*** Block opens ***
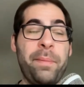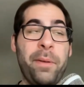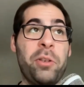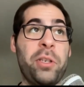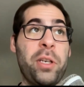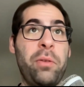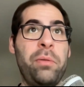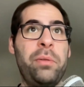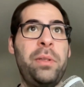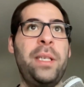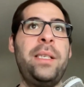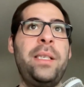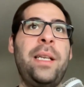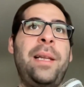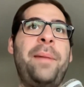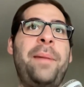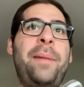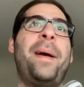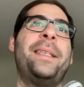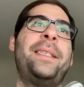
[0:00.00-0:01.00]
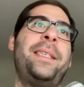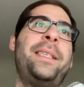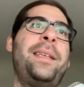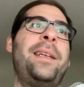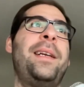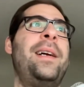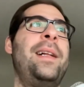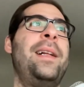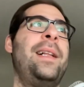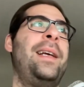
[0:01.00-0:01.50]
Because I could easily
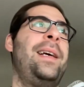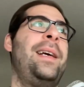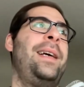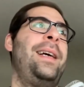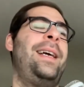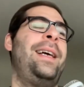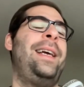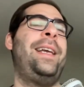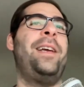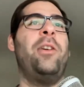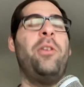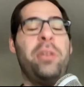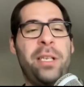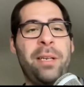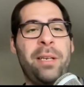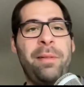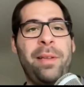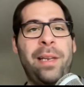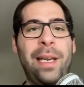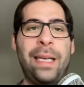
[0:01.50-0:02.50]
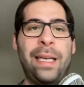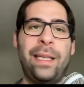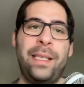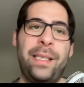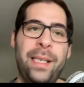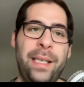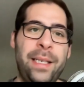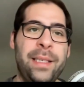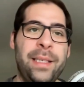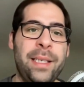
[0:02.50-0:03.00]
imagine, something like
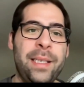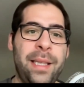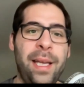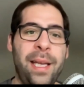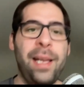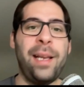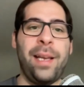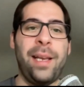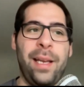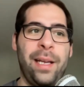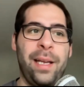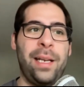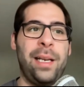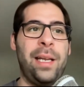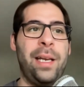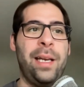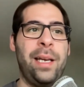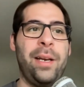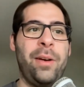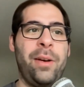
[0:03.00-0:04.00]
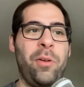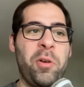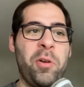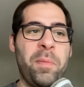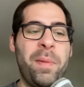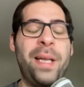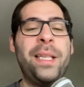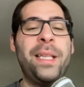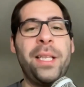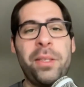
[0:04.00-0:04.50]
this existing in
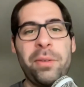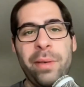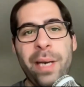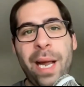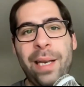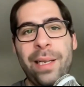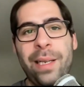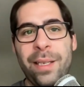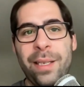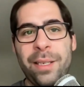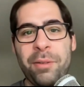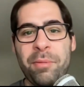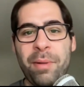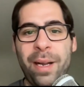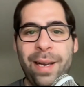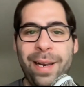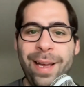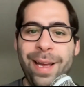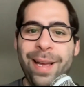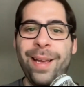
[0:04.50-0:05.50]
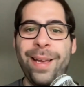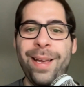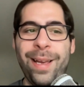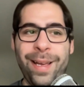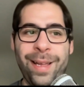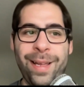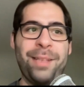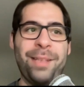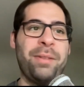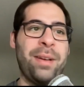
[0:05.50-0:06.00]
augmented reality as well.
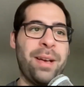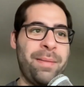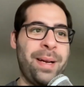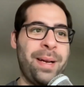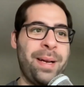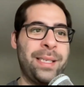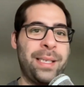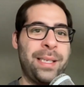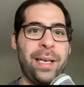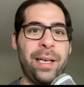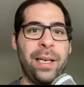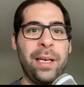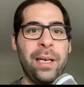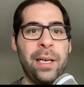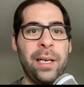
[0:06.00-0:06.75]
That's why I'm asking.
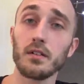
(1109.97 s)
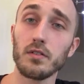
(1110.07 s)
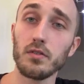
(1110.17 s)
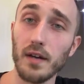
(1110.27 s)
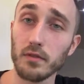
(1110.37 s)

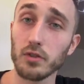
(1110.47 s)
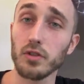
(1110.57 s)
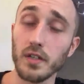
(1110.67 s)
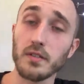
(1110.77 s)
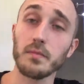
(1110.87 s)
have to
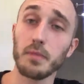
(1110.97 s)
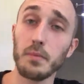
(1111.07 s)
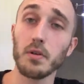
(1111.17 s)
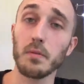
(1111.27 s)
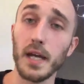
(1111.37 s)
trust in people
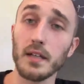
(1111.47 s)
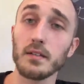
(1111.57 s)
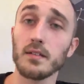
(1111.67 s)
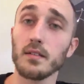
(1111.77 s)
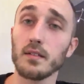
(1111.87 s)
to make
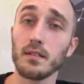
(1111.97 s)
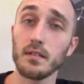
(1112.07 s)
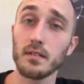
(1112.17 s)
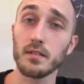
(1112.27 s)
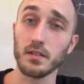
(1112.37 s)

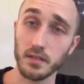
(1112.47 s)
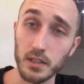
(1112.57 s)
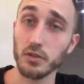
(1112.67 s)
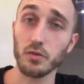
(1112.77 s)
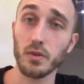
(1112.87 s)

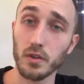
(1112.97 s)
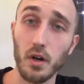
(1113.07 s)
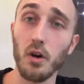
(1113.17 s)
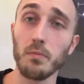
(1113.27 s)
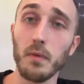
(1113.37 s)
decisions with their
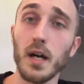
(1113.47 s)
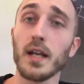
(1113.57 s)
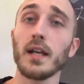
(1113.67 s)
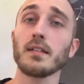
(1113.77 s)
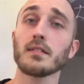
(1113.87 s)
own
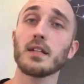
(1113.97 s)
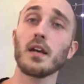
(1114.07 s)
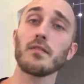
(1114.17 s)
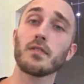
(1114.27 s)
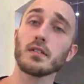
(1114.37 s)
money instead
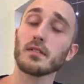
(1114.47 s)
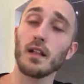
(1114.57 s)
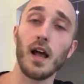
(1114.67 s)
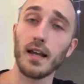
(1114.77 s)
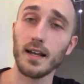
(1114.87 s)
of this
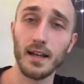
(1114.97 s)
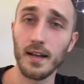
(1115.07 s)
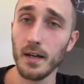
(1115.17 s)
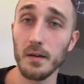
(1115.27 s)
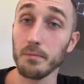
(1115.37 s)

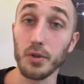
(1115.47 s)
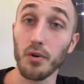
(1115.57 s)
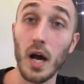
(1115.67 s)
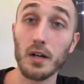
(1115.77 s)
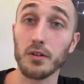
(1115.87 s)

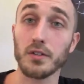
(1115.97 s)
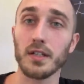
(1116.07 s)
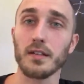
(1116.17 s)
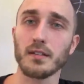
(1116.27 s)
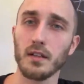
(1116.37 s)
bureaucracy
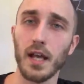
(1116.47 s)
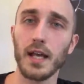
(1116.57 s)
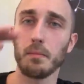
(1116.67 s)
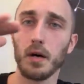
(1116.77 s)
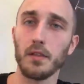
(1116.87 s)
that's laid
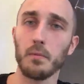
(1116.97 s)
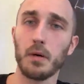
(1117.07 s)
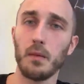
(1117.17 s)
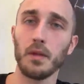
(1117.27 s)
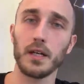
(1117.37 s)
upon the
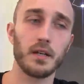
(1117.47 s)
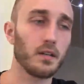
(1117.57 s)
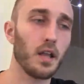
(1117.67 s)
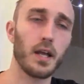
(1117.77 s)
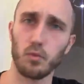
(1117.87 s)
public, and
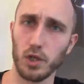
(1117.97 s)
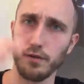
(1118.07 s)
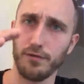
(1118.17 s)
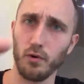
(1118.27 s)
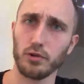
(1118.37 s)
we're going to
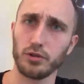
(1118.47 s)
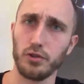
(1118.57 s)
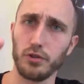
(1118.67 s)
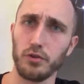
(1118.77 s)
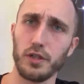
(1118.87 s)
force you to
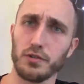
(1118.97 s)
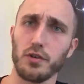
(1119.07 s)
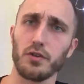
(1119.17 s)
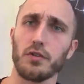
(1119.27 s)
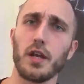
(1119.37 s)
do these
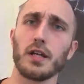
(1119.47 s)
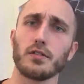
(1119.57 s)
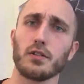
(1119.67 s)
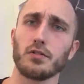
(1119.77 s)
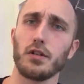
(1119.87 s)
certain things
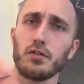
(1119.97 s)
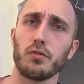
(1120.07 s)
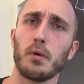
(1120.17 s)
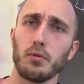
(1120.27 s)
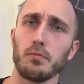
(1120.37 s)
because these are the
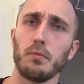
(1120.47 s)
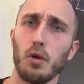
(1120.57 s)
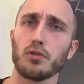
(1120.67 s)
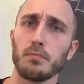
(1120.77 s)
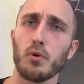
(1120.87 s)

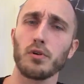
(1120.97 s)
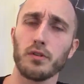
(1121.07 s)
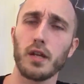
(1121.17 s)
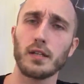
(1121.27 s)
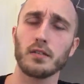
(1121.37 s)
most important
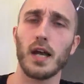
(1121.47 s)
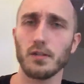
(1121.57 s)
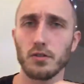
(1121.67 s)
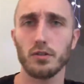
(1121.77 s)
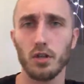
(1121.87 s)
things as
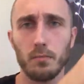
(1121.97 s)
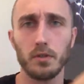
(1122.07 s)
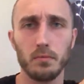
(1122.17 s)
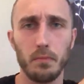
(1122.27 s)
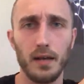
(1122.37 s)

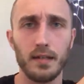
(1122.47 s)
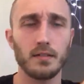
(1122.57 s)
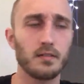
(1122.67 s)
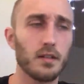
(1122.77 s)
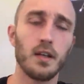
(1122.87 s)
determined by
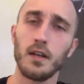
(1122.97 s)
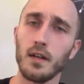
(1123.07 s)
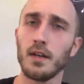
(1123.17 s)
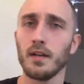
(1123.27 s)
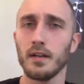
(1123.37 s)
these
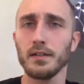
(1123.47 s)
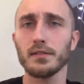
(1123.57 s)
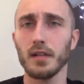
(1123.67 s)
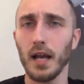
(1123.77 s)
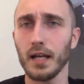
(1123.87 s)

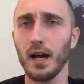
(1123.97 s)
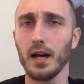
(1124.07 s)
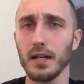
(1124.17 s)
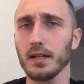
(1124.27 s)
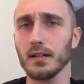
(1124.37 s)

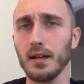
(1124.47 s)
psychotic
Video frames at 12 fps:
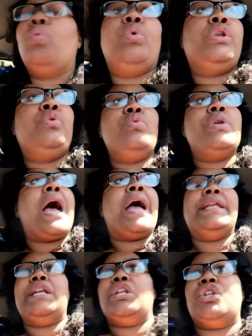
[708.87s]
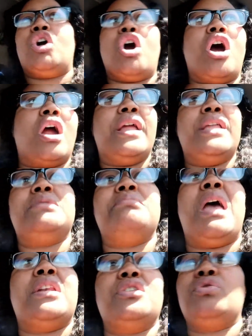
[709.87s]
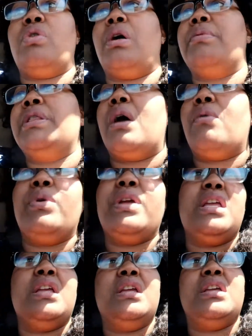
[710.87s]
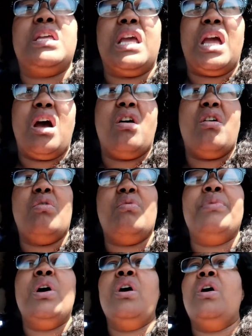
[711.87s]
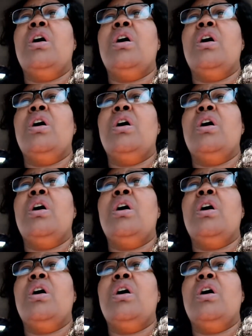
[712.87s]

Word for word: we do not eat in the car it's mandatory that we get home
*** Block closes ***
Each entry shown above must be quoted exactly, with its pictures left out.

◆ **Task answer**:
[0:00.00-0:01.00]
[0:01.00-0:01.50]
Because I could easily
[0:01.50-0:02.50]
[0:02.50-0:03.00]
imagine, something like
[0:03.00-0:04.00]
[0:04.00-0:04.50]
this existing in
[0:04.50-0:05.50]
[0:05.50-0:06.00]
augmented reality as well.
[0:06.00-0:06.75]
That's why I'm asking.
(1109.97 s)
(1110.07 s)
(1110.17 s)
(1110.27 s)
(1110.37 s)

(1110.47 s)
(1110.57 s)
(1110.67 s)
(1110.77 s)
(1110.87 s)
have to
(1110.97 s)
(1111.07 s)
(1111.17 s)
(1111.27 s)
(1111.37 s)
trust in people
(1111.47 s)
(1111.57 s)
(1111.67 s)
(1111.77 s)
(1111.87 s)
to make
(1111.97 s)
(1112.07 s)
(1112.17 s)
(1112.27 s)
(1112.37 s)

(1112.47 s)
(1112.57 s)
(1112.67 s)
(1112.77 s)
(1112.87 s)

(1112.97 s)
(1113.07 s)
(1113.17 s)
(1113.27 s)
(1113.37 s)
decisions with their
(1113.47 s)
(1113.57 s)
(1113.67 s)
(1113.77 s)
(1113.87 s)
own
(1113.97 s)
(1114.07 s)
(1114.17 s)
(1114.27 s)
(1114.37 s)
money instead
(1114.47 s)
(1114.57 s)
(1114.67 s)
(1114.77 s)
(1114.87 s)
of this
(1114.97 s)
(1115.07 s)
(1115.17 s)
(1115.27 s)
(1115.37 s)

(1115.47 s)
(1115.57 s)
(1115.67 s)
(1115.77 s)
(1115.87 s)

(1115.97 s)
(1116.07 s)
(1116.17 s)
(1116.27 s)
(1116.37 s)
bureaucracy
(1116.47 s)
(1116.57 s)
(1116.67 s)
(1116.77 s)
(1116.87 s)
that's laid
(1116.97 s)
(1117.07 s)
(1117.17 s)
(1117.27 s)
(1117.37 s)
upon the
(1117.47 s)
(1117.57 s)
(1117.67 s)
(1117.77 s)
(1117.87 s)
public, and
(1117.97 s)
(1118.07 s)
(1118.17 s)
(1118.27 s)
(1118.37 s)
we're going to
(1118.47 s)
(1118.57 s)
(1118.67 s)
(1118.77 s)
(1118.87 s)
force you to
(1118.97 s)
(1119.07 s)
(1119.17 s)
(1119.27 s)
(1119.37 s)
do these
(1119.47 s)
(1119.57 s)
(1119.67 s)
(1119.77 s)
(1119.87 s)
certain things
(1119.97 s)
(1120.07 s)
(1120.17 s)
(1120.27 s)
(1120.37 s)
because these are the
(1120.47 s)
(1120.57 s)
(1120.67 s)
(1120.77 s)
(1120.87 s)

(1120.97 s)
(1121.07 s)
(1121.17 s)
(1121.27 s)
(1121.37 s)
most important
(1121.47 s)
(1121.57 s)
(1121.67 s)
(1121.77 s)
(1121.87 s)
things as
(1121.97 s)
(1122.07 s)
(1122.17 s)
(1122.27 s)
(1122.37 s)

(1122.47 s)
(1122.57 s)
(1122.67 s)
(1122.77 s)
(1122.87 s)
determined by
(1122.97 s)
(1123.07 s)
(1123.17 s)
(1123.27 s)
(1123.37 s)
these
(1123.47 s)
(1123.57 s)
(1123.67 s)
(1123.77 s)
(1123.87 s)

(1123.97 s)
(1124.07 s)
(1124.17 s)
(1124.27 s)
(1124.37 s)

(1124.47 s)
psychotic
Video frames at 12 fps:
[708.87s]
[709.87s]
[710.87s]
[711.87s]
[712.87s]

Word for word: we do not eat in the car it's mandatory that we get home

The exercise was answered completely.